WORK INSTRUCTION: Only the lines in the entries below from the line with "[00:26:15.11 to 00:26:16.15]" to the line with "Lip reading: Yeah, I", both included, belong in the answer, transcribed exactly and without pictures.

(Dataset excerpts)
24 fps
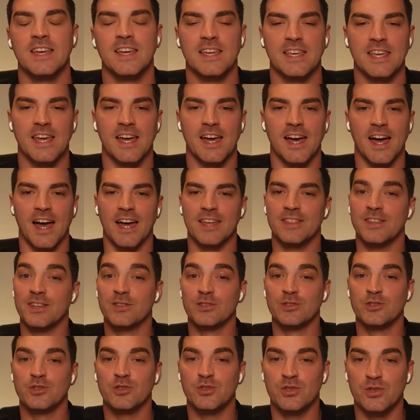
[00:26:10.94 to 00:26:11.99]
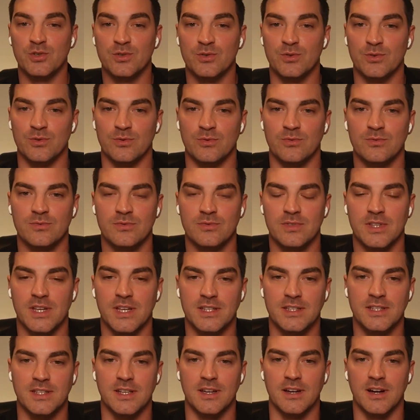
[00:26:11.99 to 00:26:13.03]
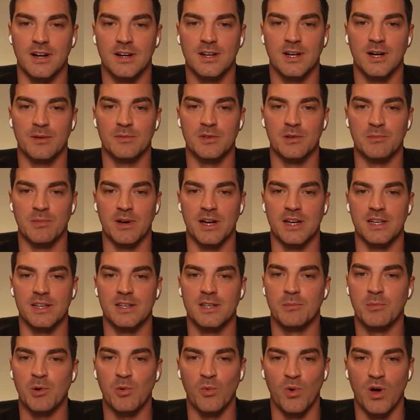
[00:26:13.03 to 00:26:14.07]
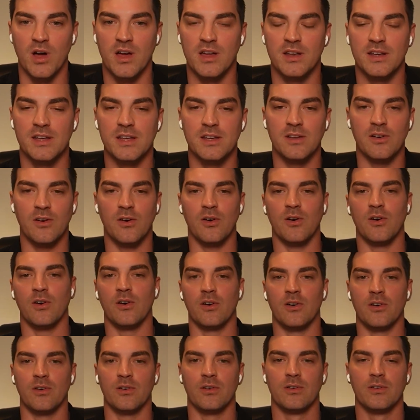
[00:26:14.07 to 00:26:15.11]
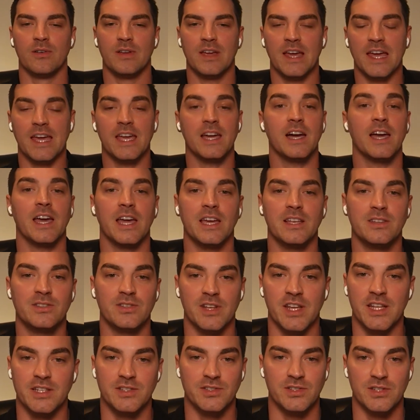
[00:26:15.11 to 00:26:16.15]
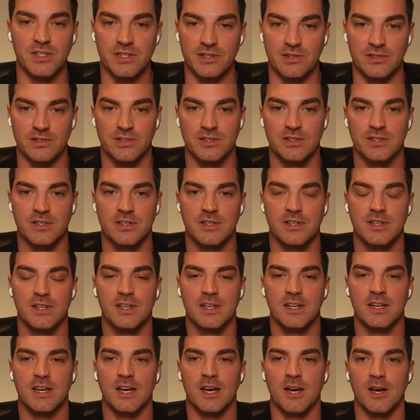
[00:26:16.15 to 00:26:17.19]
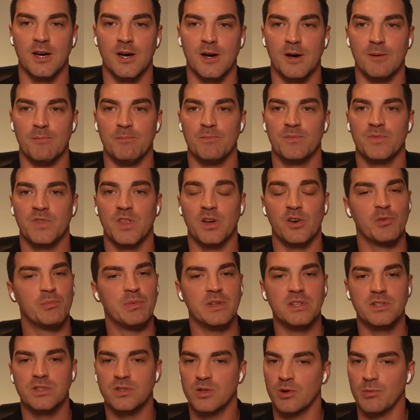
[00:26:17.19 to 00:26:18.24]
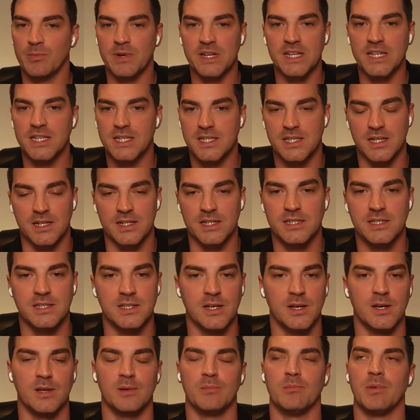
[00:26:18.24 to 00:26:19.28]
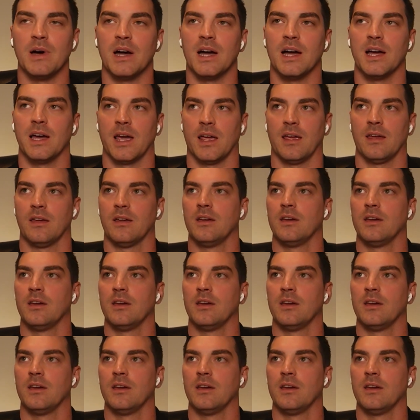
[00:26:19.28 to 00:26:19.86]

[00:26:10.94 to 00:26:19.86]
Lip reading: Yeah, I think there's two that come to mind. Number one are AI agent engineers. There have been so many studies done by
---
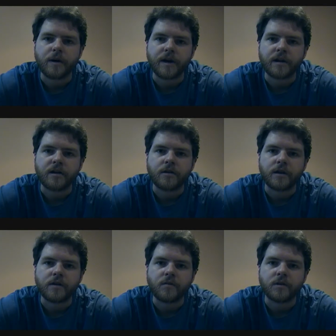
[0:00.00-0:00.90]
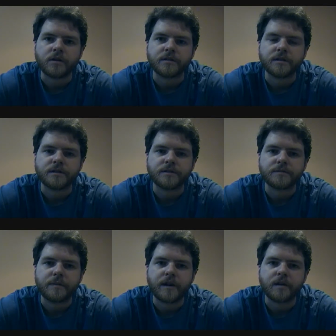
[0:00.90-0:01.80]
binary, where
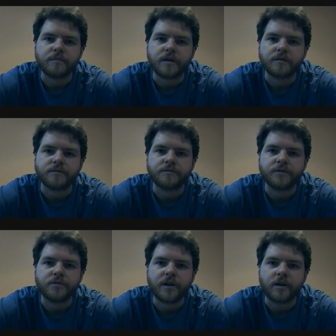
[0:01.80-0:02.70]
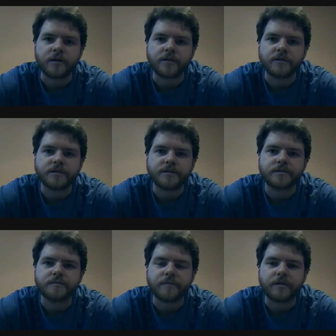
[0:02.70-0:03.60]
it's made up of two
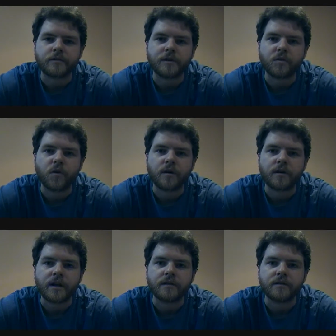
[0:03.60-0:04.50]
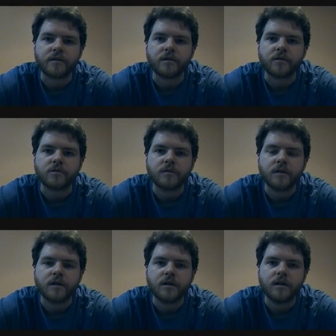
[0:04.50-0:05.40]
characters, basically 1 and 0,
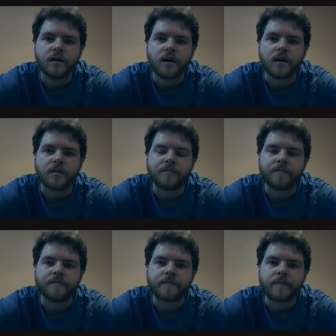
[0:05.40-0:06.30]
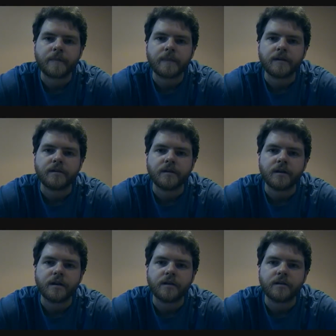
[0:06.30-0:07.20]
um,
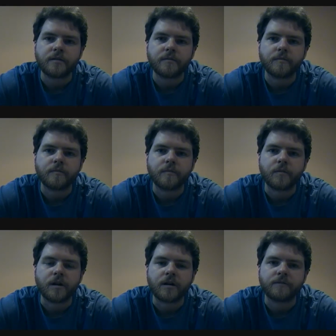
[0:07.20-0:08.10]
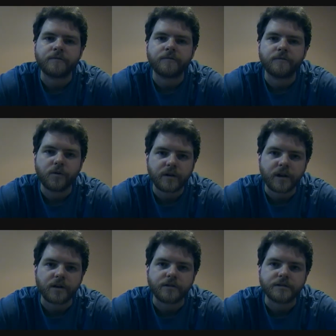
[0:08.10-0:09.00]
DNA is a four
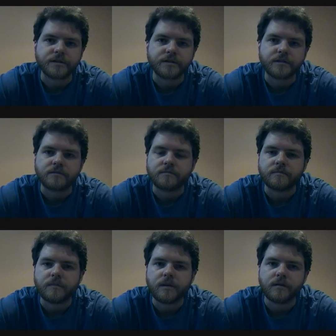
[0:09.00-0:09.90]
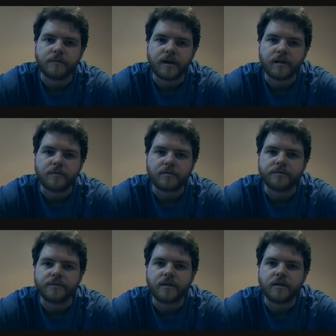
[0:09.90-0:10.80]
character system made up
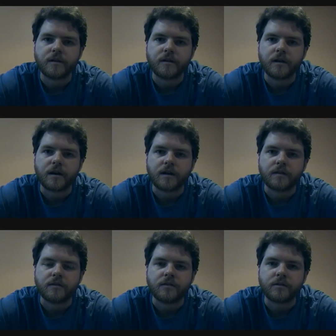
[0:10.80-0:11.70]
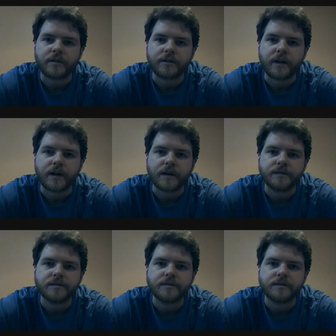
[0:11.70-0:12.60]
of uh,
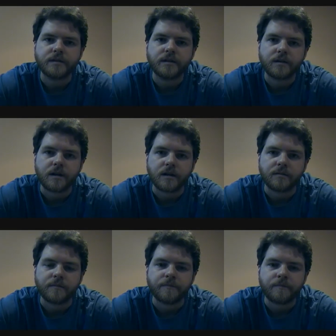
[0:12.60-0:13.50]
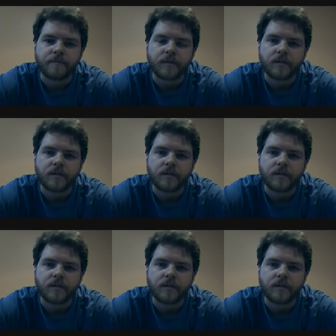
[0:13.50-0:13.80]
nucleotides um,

RESULT FOR THIS EXERCISE:
[00:26:15.11 to 00:26:16.15]
[00:26:16.15 to 00:26:17.19]
[00:26:17.19 to 00:26:18.24]
[00:26:18.24 to 00:26:19.28]
[00:26:19.28 to 00:26:19.86]

[00:26:10.94 to 00:26:19.86]
Lip reading: Yeah, I think there's two that come to mind. Number one are AI agent engineers. There have been so many studies done by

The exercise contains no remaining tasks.